Supplied records.
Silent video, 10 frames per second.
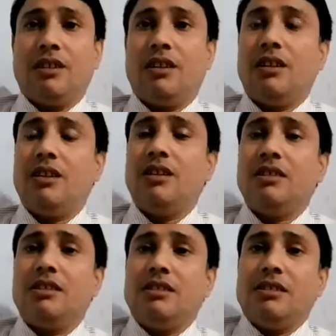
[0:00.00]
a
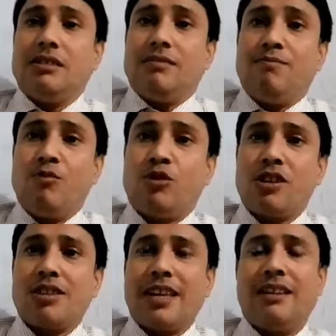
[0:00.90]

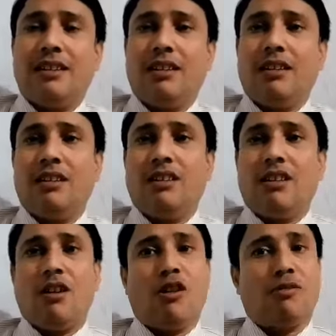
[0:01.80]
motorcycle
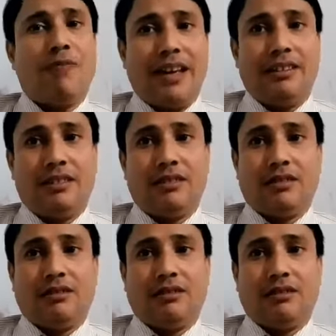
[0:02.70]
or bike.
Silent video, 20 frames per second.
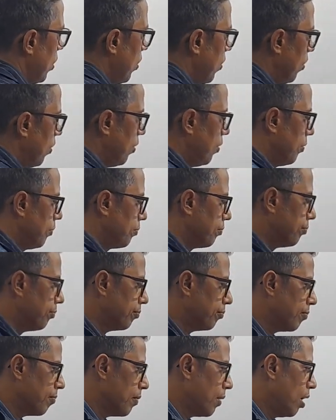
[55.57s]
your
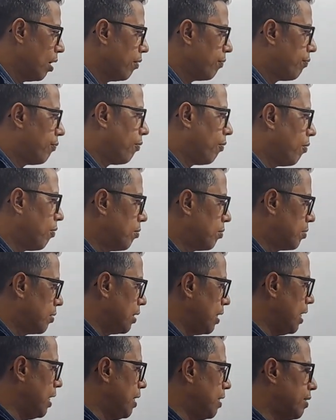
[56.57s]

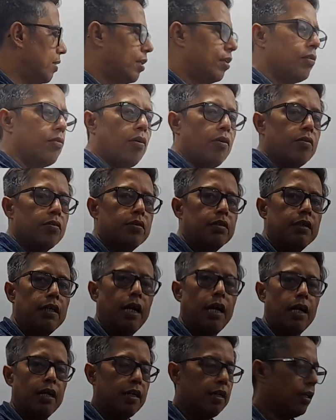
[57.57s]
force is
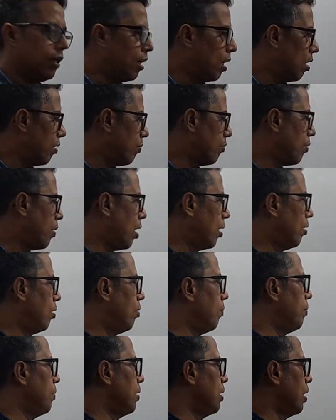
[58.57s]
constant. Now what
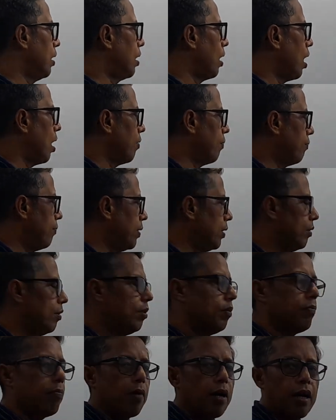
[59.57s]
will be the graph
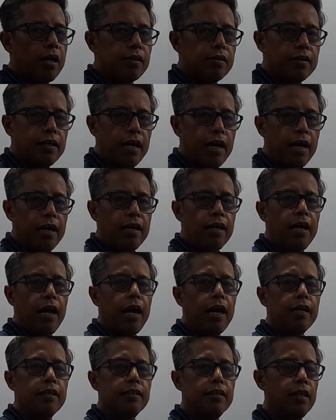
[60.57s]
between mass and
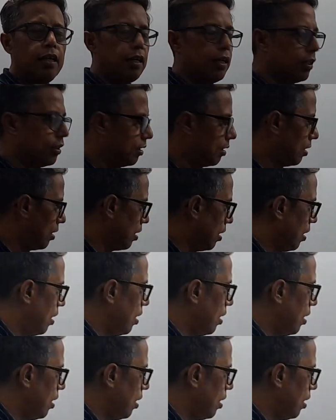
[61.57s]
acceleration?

---

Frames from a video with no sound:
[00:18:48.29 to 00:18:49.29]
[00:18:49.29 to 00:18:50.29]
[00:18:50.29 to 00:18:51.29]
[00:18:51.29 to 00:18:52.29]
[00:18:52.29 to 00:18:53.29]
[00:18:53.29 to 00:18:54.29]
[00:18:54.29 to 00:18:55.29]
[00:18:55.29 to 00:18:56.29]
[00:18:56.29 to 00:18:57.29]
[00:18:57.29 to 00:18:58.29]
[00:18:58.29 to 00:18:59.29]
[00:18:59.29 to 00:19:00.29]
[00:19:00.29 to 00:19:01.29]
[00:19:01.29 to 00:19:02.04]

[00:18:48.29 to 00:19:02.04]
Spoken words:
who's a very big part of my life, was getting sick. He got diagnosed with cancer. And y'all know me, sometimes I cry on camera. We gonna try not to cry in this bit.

Exercise objective.
Using the records above, count every line that includes the word "video", and state the number only.

Answer box.
3